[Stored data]
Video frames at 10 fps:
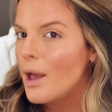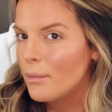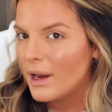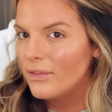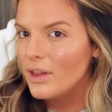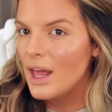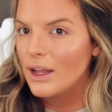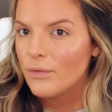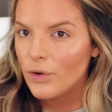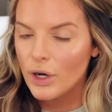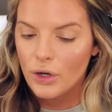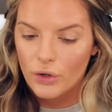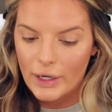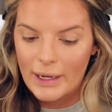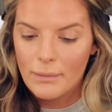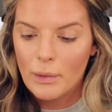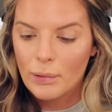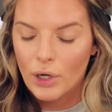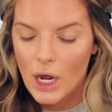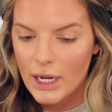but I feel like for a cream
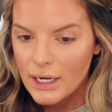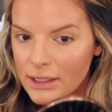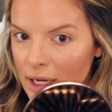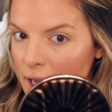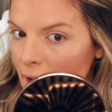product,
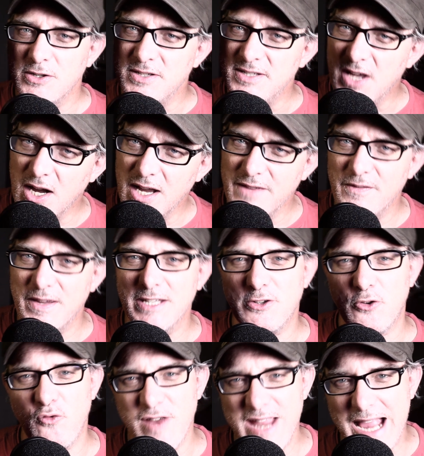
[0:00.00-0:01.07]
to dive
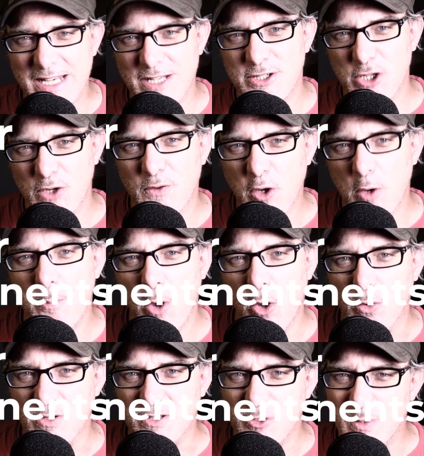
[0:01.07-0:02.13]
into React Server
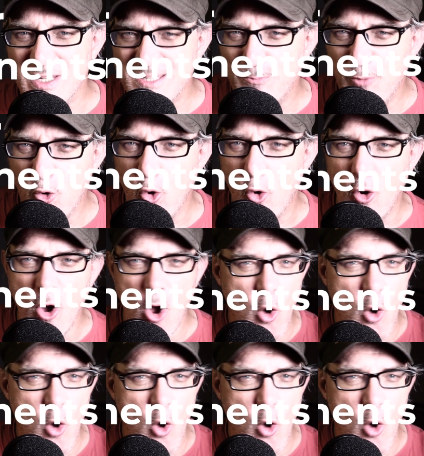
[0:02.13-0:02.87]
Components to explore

§ The task
Down to the last line, set down the data above exactly, and omit all images.

§ Answer section
Video frames at 10 fps:
but I feel like for a cream
product,
[0:00.00-0:01.07]
to dive
[0:01.07-0:02.13]
into React Server
[0:02.13-0:02.87]
Components to explore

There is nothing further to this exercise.